Salon's Joan Walsh published a sound rebuttal of Brooks' suggestion that successful American politicians are those who are unambiguously rooted in a clearly defined geographical, cultural, or temperamental mileiu. She cites John F. Kennedy, Jimmy Carter, Ronald Reagan, Bill Clinton, and most of all, the synthetic cowboy George W. Bush, as presidents with complex and often self-contradictory backgrounds that rival anything "rootless" or confounding about Barack Obama.
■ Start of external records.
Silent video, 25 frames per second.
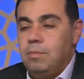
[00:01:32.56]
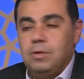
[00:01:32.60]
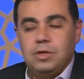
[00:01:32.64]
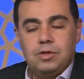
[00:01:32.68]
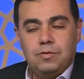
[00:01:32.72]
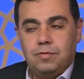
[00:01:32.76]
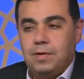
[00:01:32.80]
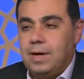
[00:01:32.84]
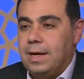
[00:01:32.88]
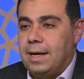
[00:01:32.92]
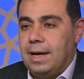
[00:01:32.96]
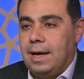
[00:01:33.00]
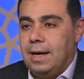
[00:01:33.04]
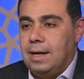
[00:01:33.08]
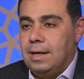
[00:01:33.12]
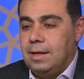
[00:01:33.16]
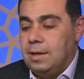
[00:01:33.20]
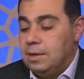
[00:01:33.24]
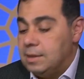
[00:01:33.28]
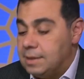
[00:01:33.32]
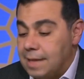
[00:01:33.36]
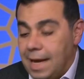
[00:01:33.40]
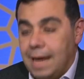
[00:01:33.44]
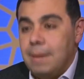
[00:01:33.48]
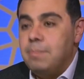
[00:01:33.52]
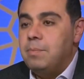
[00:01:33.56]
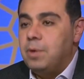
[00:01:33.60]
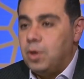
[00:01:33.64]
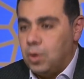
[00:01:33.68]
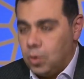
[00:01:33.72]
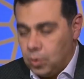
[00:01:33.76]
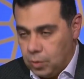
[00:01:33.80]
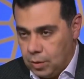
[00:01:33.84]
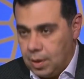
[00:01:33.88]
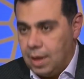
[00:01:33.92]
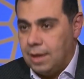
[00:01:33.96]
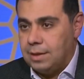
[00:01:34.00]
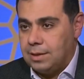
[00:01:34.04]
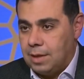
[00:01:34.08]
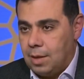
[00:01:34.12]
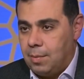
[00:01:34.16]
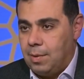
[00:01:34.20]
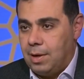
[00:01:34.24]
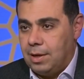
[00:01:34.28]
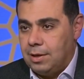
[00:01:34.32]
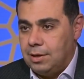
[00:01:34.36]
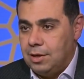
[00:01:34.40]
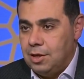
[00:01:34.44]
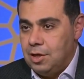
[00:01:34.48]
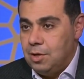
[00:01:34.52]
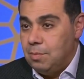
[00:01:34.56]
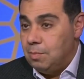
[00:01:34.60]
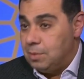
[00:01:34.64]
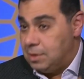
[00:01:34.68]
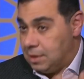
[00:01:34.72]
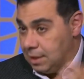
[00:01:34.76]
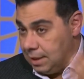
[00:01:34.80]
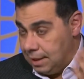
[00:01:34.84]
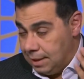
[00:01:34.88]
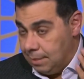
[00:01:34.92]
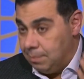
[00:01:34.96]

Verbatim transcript: مش فارقه ساعات بنردها طبعا آه.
Walsh could have gone further, insofar as complicated people have been the rule more than the exception among residents of the White House. There was Richard Nixon, whose entire career (as best documented by Rick Perlstein's brilliant book Nixonland ) involved an endless ambivalence towards the elite circles he despised and longed to join. There was LBJ, who aside from the ambiguities involving his views on race and economics, was a pathologically domineering personality whose political ascent was based on playing the submissive son to a series of powerful father figures (FDR, Rayburn and Russell most notably). Even an ostensibly "simple" figure like Eisenhower was actually a master Machiavellian who deliberately cultivated the false image of a genial and apolitical national father-figure. . .
We do not know these people who run our country in any way and we should stop pretending that we do. We know what they say and do in their public lives and that is what we can judge and comment on. And do what we can to make them do what we want them to do. The rest of the psychobabble and hero worship is all rubbish.